[Stored data]

=-=-=-=-=

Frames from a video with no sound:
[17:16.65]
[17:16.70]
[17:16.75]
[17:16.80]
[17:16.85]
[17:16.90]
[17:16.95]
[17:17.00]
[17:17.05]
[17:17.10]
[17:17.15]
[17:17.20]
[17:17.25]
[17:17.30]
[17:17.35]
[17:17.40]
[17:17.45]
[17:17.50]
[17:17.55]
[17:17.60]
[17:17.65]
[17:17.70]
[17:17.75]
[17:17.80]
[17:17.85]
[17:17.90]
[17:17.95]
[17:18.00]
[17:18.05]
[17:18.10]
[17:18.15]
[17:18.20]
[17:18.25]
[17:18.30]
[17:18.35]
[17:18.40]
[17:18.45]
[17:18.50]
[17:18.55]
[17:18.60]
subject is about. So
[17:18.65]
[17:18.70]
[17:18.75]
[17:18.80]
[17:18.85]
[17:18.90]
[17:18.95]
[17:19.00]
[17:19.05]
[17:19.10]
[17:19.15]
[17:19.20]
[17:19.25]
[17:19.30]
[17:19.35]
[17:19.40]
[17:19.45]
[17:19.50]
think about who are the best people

=-=-=-=-=

REQUIREMENT
An exact reproduction of all the records is needed.

RESULT BELOW
Frames from a video with no sound:
[17:16.65]
[17:16.70]
[17:16.75]
[17:16.80]
[17:16.85]
[17:16.90]
[17:16.95]
[17:17.00]
[17:17.05]
[17:17.10]
[17:17.15]
[17:17.20]
[17:17.25]
[17:17.30]
[17:17.35]
[17:17.40]
[17:17.45]
[17:17.50]
[17:17.55]
[17:17.60]
[17:17.65]
[17:17.70]
[17:17.75]
[17:17.80]
[17:17.85]
[17:17.90]
[17:17.95]
[17:18.00]
[17:18.05]
[17:18.10]
[17:18.15]
[17:18.20]
[17:18.25]
[17:18.30]
[17:18.35]
[17:18.40]
[17:18.45]
[17:18.50]
[17:18.55]
[17:18.60]
subject is about. So
[17:18.65]
[17:18.70]
[17:18.75]
[17:18.80]
[17:18.85]
[17:18.90]
[17:18.95]
[17:19.00]
[17:19.05]
[17:19.10]
[17:19.15]
[17:19.20]
[17:19.25]
[17:19.30]
[17:19.35]
[17:19.40]
[17:19.45]
[17:19.50]
think about who are the best people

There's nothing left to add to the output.